**Task brief:**
In the data below, the copy begins at the line containing "[49.39-50.39s]" and runs through the last line; repeat those lines exactly, minus the pictures.

**Task data:**
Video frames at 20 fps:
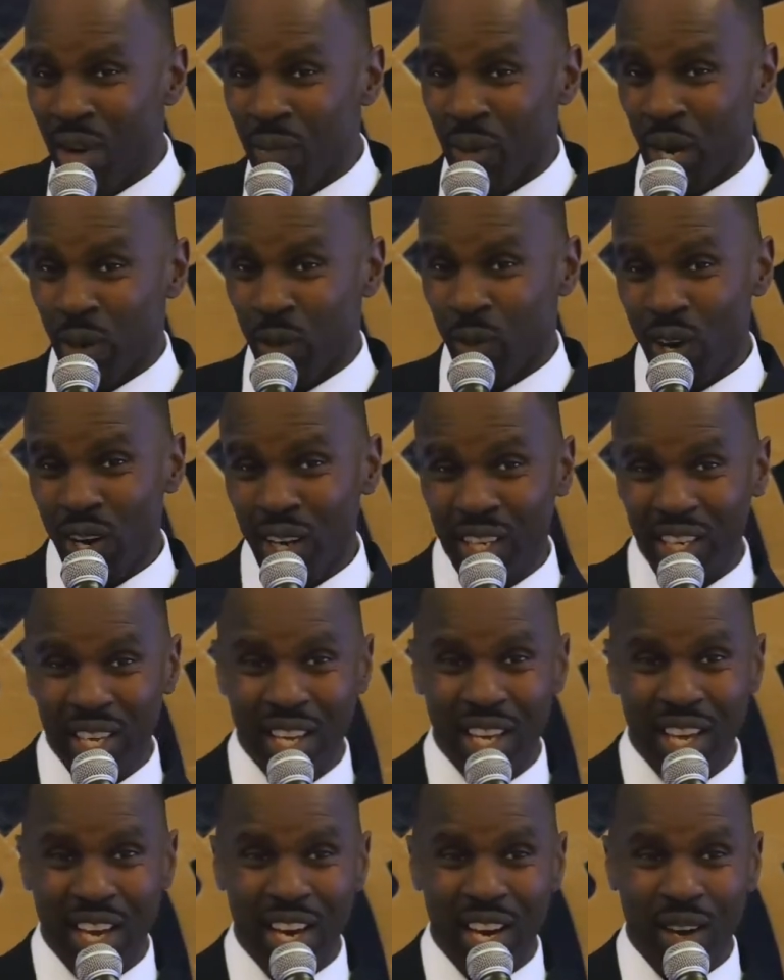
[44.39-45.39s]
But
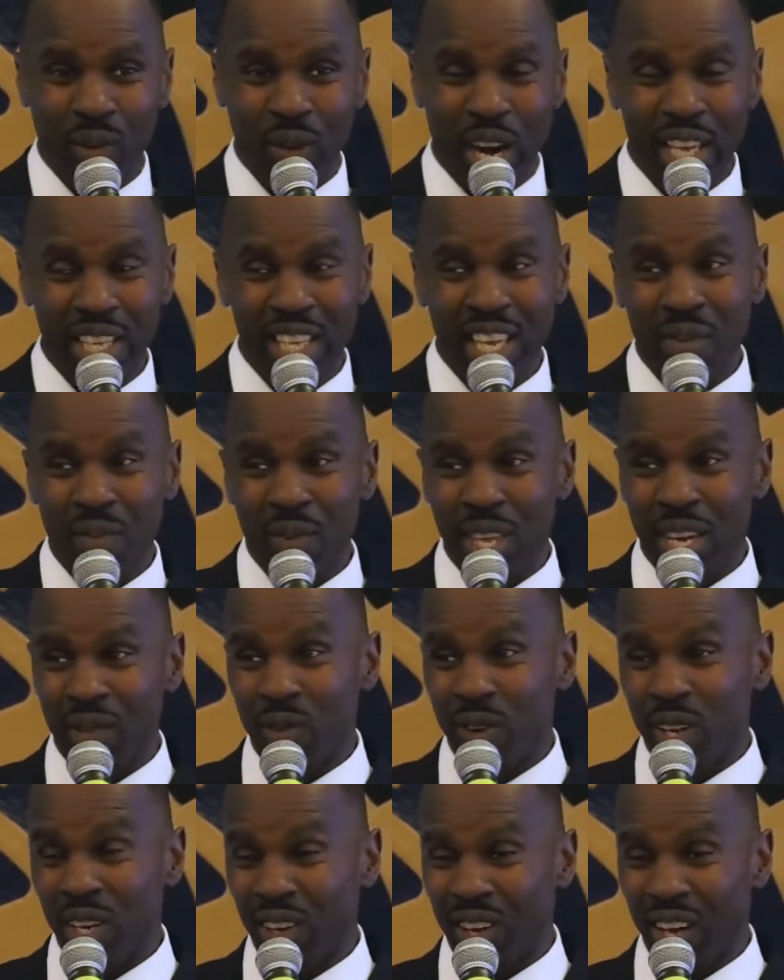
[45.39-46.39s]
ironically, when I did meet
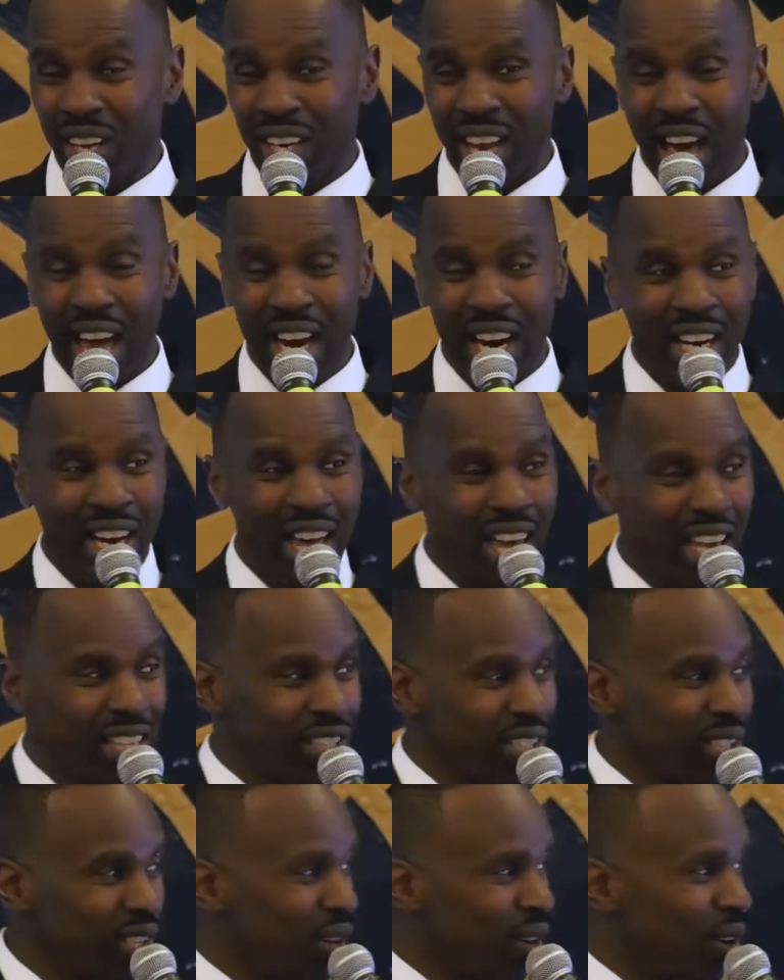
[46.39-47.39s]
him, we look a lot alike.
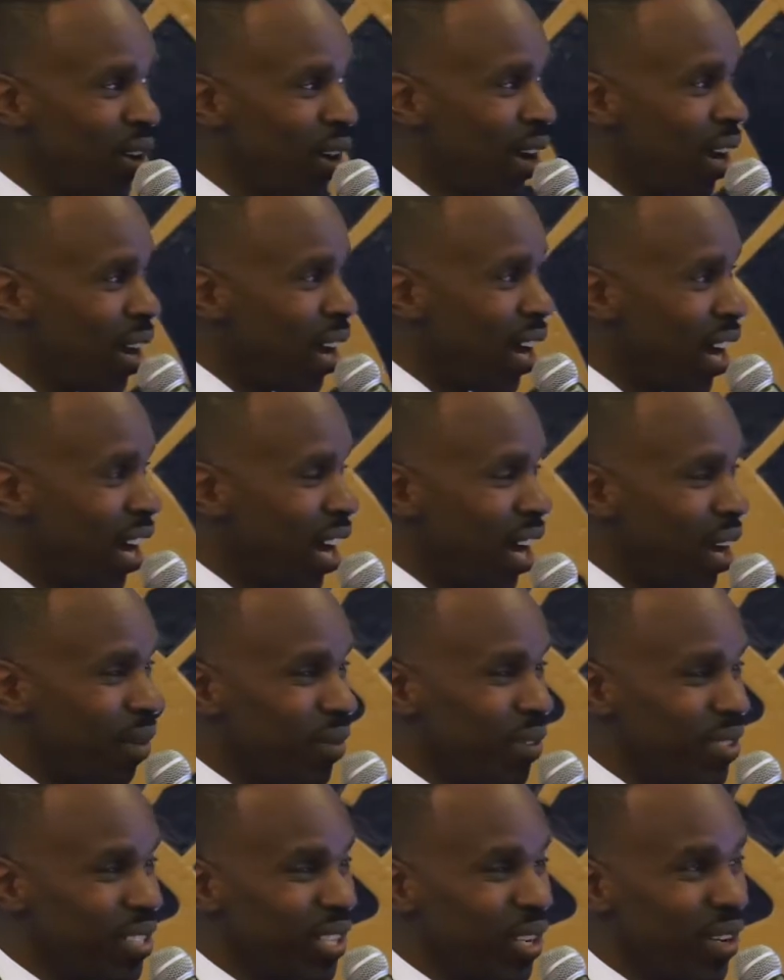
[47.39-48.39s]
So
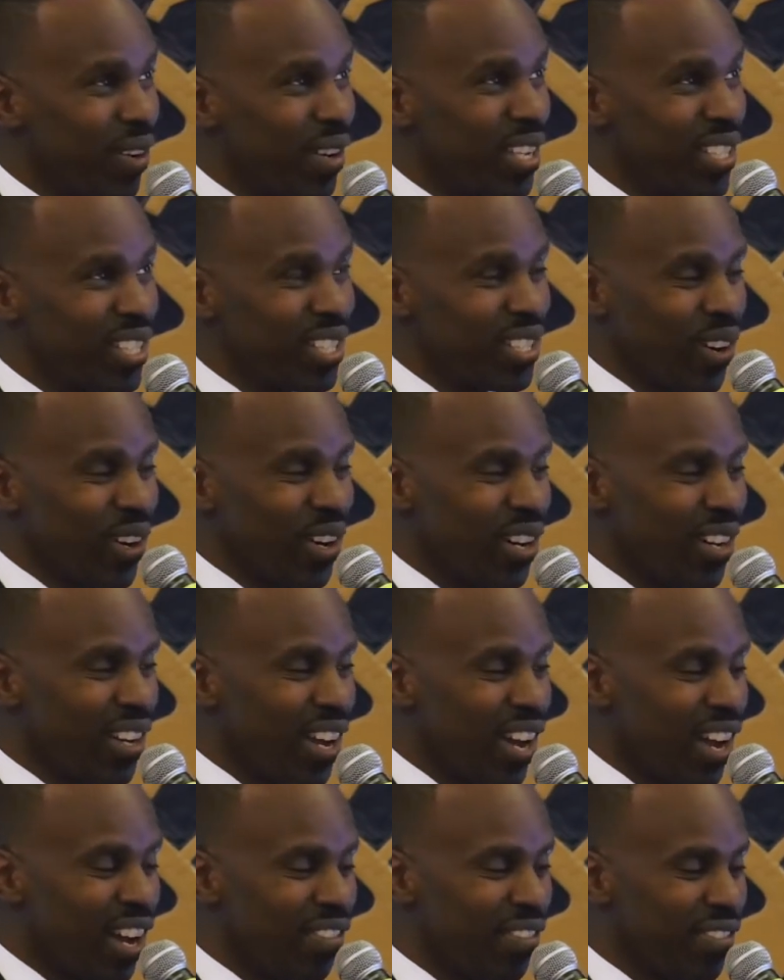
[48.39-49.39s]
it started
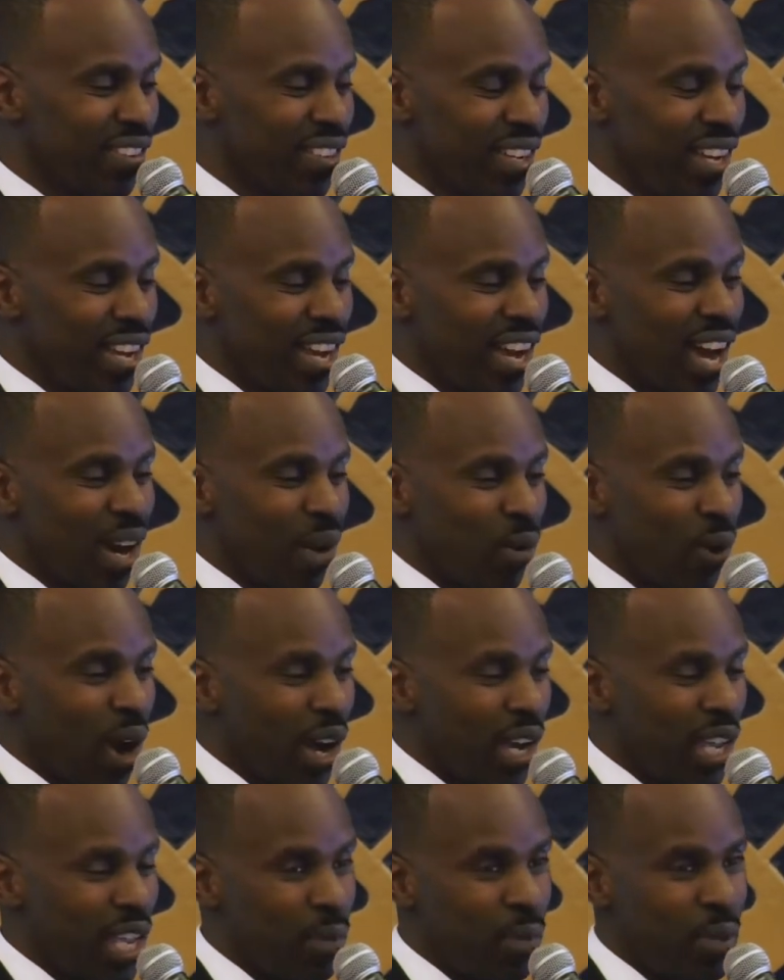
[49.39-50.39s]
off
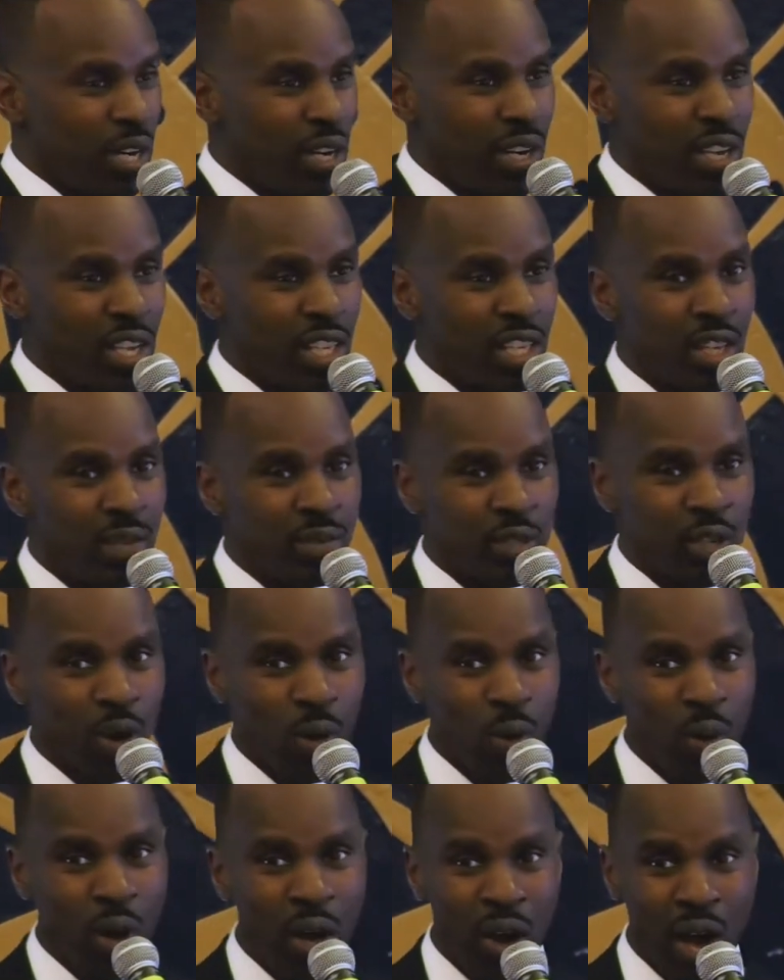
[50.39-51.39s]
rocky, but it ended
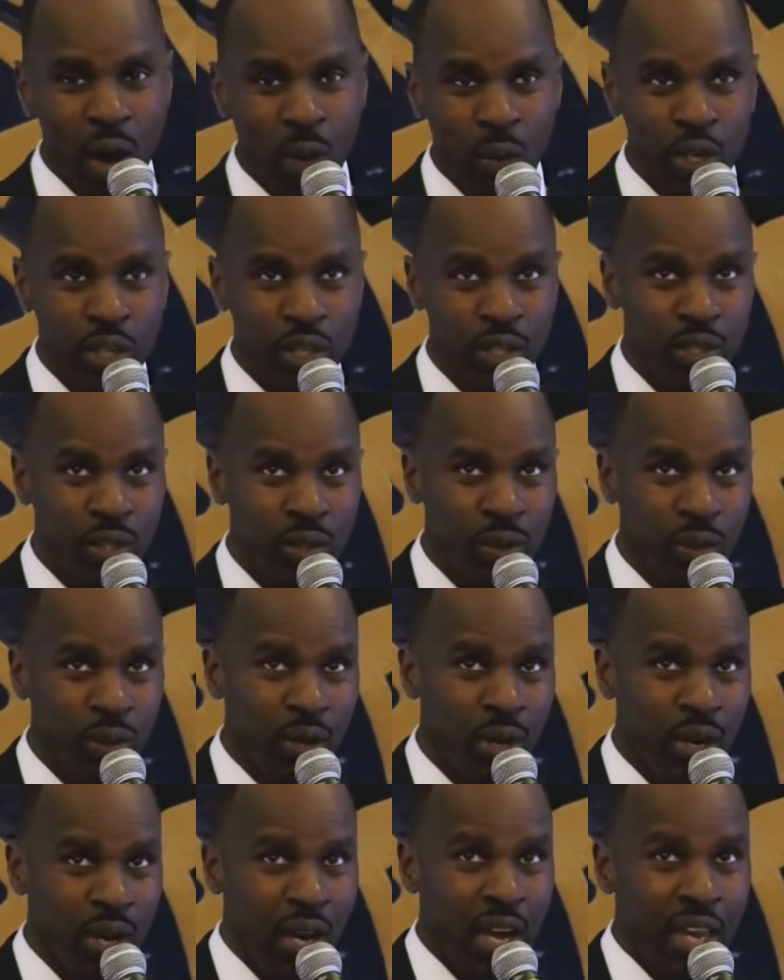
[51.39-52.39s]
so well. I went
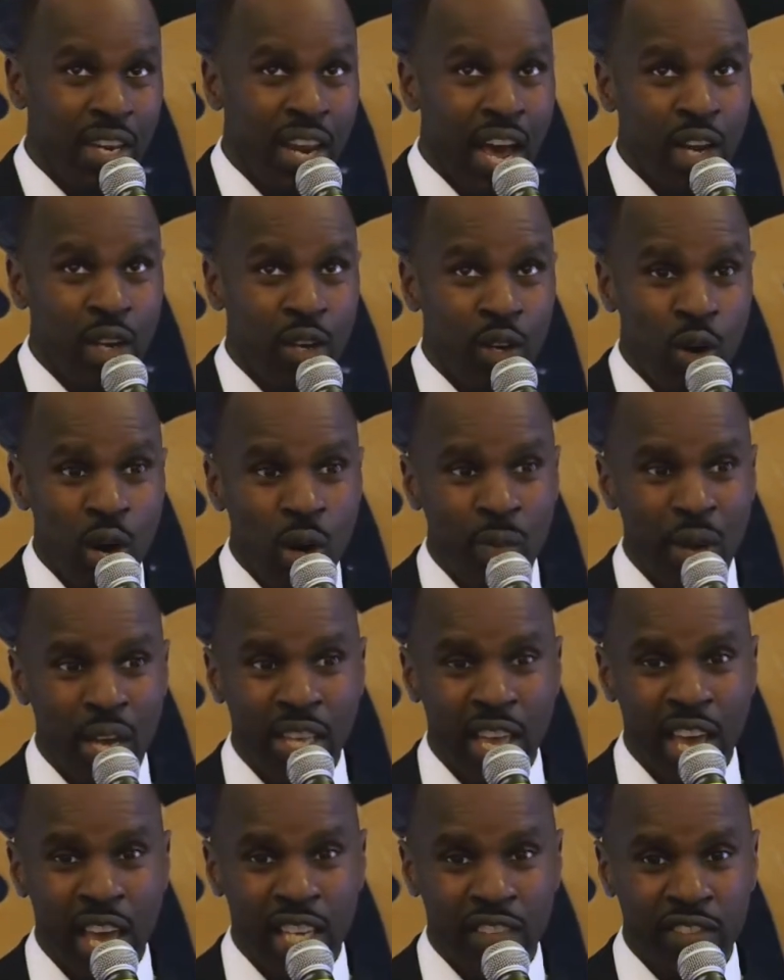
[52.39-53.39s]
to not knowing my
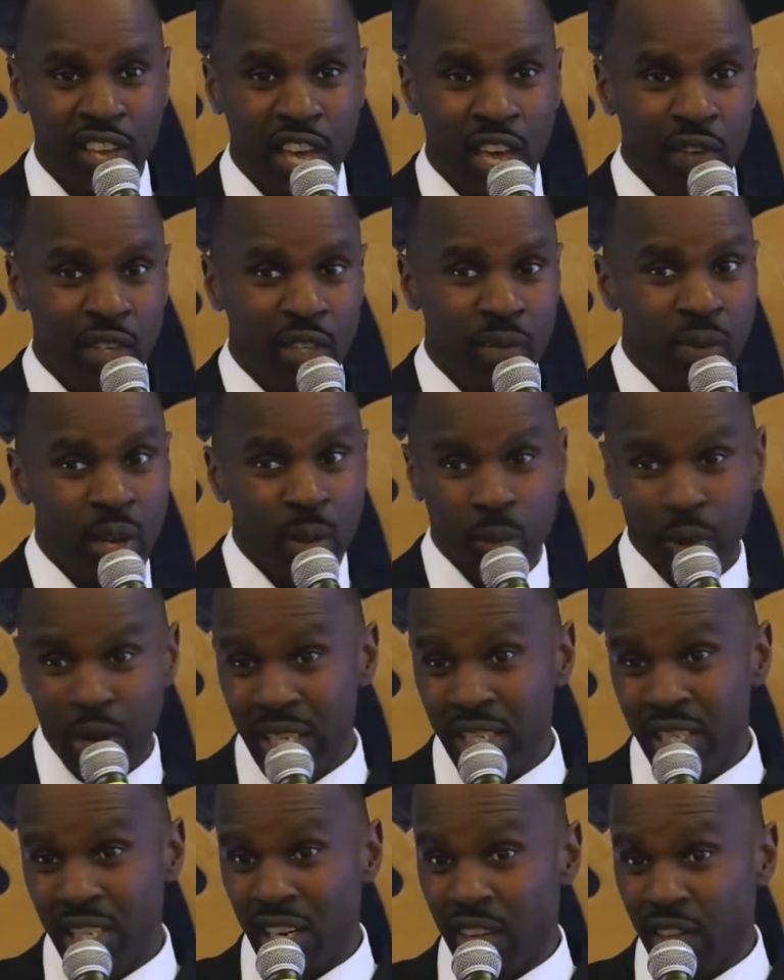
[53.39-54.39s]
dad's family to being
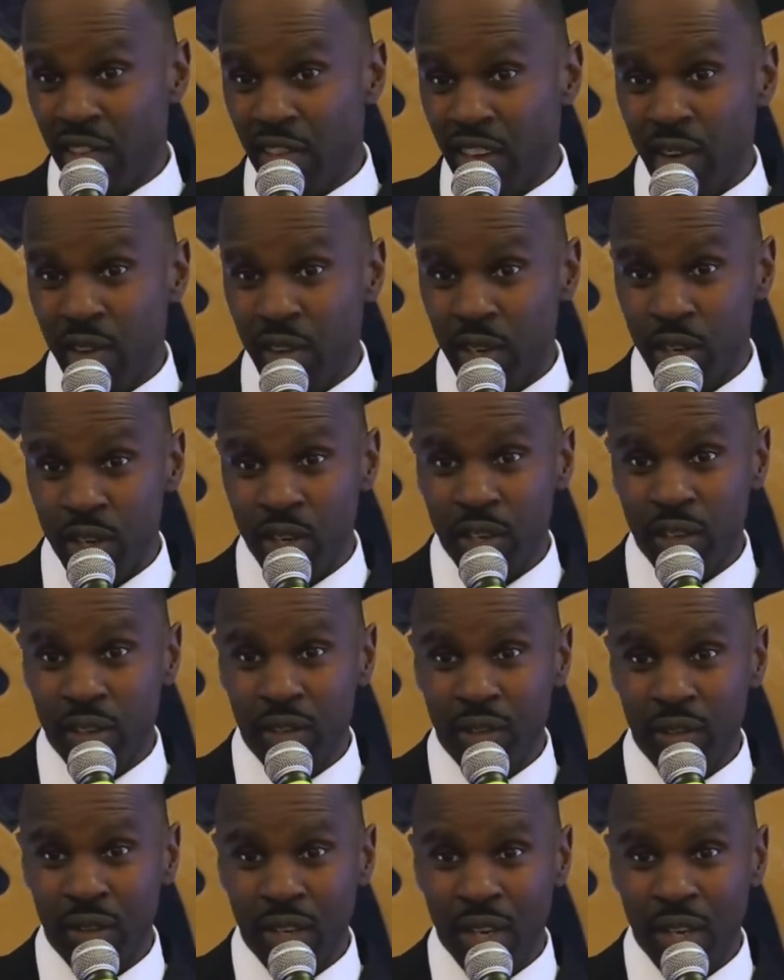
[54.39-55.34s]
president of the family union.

**Exercise solution:**
[49.39-50.39s]
off
[50.39-51.39s]
rocky, but it ended
[51.39-52.39s]
so well. I went
[52.39-53.39s]
to not knowing my
[53.39-54.39s]
dad's family to being
[54.39-55.34s]
president of the family union.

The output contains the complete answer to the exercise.